According to Mitchell Marks, a San Francisco-based organizational psychologist and merger expert and co-author of Joining Forces: Making One Plus One Equal Three in Mergers, Acquisitions, and Alliances (Jossey-Bass, 1998), creating one company out of two starts with an integration of the firms' corporate cultures.
Yet, Marks notes, "Cultural integration is ignored in the majority of business combinations. This is a major reason why 60 percent to 80 percent of all business combinations undergo a slow, painful demise."
It is in the pre-merger discovery process that two cultures can often collide. "All the cultural norms that employees had taken for granted--rituals for running meetings, tactics for resolving differences--are exposed and often discarded at the incoming company," Marks explained.
Too often during a merger situation corporate culture is discussed in terms of dress codes or office decor or benefits. Many companies wrongly assume that compensation programs or other benefits equate to corporate culture. They don't. Instead, merger partners need to zero in on the basic ways that decisions get made in their companies and how differing approaches can be combined in harmony.
At the core of corporate culture is the company's mission and the values that fuel that mission. These values reveal a lot about a company and, increasingly, are what employees are most interested in. What needs to be addressed is to what extent will the most talented people from each company buy into the new vision, and does the leadership of each firm recognize who those people are?

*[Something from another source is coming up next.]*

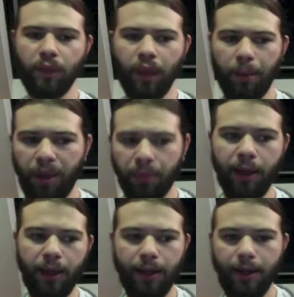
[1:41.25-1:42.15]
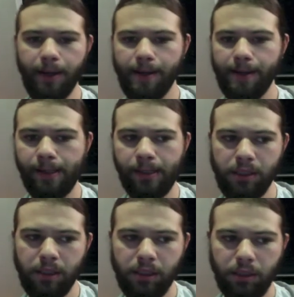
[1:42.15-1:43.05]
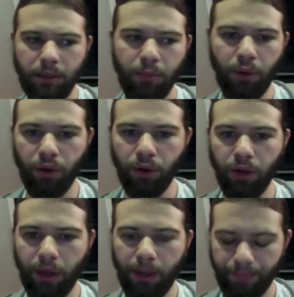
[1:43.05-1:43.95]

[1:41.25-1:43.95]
Maybe uh, put another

One of the biggest misconceptions about corporate culture is that good cultures just happen--that some companies luck our. This masks the hard work and serious planning that go into tailoring a culture to the business.
As Frederick F. Reichheld, director of Boston-based management consultancy Bain & Co., noted in CIO Enterprise Magazine "When smart organizations implement culture-enhancing programs, they do so with the goal of improving specific aspects of the working environment.

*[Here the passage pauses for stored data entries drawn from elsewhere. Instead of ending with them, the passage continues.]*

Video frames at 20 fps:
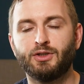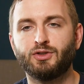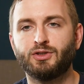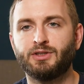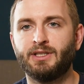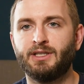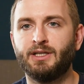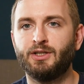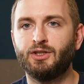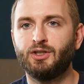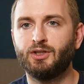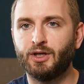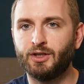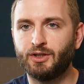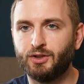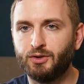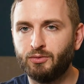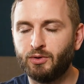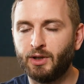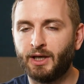interested in
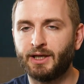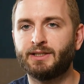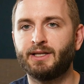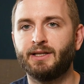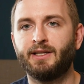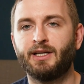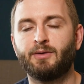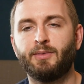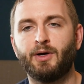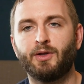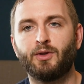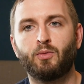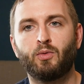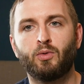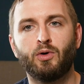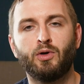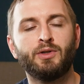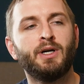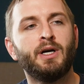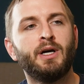and you like to think about
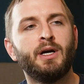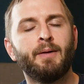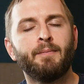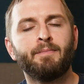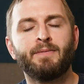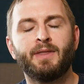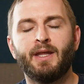the world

In The Character of a Corporation: How Your Company's Culture Can Make or Break Your Business, (Harper Business, 1998), Robert Goffee, co-author states that "There is no right culture. Culture is appropriate only in terms of what you are trying to do in the business."

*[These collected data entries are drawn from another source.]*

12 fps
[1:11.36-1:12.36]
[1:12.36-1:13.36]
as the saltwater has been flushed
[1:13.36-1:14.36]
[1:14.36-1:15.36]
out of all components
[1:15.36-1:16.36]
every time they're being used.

In a merger situation, once leadership has a clear vision of what the new company's culture should be, they must be prepared to commit the resources required to nurture and sustain it. It's easy to say that your company values initiative, creativity and teamwork, but when those attributes are exhibited, how do you reward them?
Consider the case of Sam Walton, founder of Wal-Mart Stores Inc., and a recognized master of corporate culture. Years ago, impressed by the "whistle while you work" philosophy he encountered at a tennis ball factory in South Korea, Walton instituted the Wal-Mart Corporate Cheer, which now begins every morning meeting at Wal-Mart stores across the country. This none-too-subtle form of cultural reinforcement encourages enthusiasm for the company and reminds employees of the need to focus on customer satisfaction.
Transwestern: A Case Study
The importance of corporate culture did not go unnoticed by the leadership of Transwestern Commercial Services, AMO[R], and Carey Winston which merged in June of 1998. Each firm had worked hard to cultivate its own vision and corporate culture. Effectively integrating both approaches into one cohesive culture would prove to be one of the key ingredients of merger success.
Interested in expanding its primarily west/southwest geographic reach to become a more dominant national firm, Transwestern focused on Carey Winston, a major Mid-Atlantic firm which possessed a strong "transactional" focus. "We were looking for merger candidates, those like-minded firms which could bring strengths we did not possess. Most importantly, we were only interested in merging with a firm which shared the same goals and vision that we had in terms of where the business was going," explained Transwestern Chairman Randall K. Rowe.
Still, for a firm such as Transwestern, which had spent 20 years growing internally by building its business around the strengths of key individuals, contemplating a merger was risky business.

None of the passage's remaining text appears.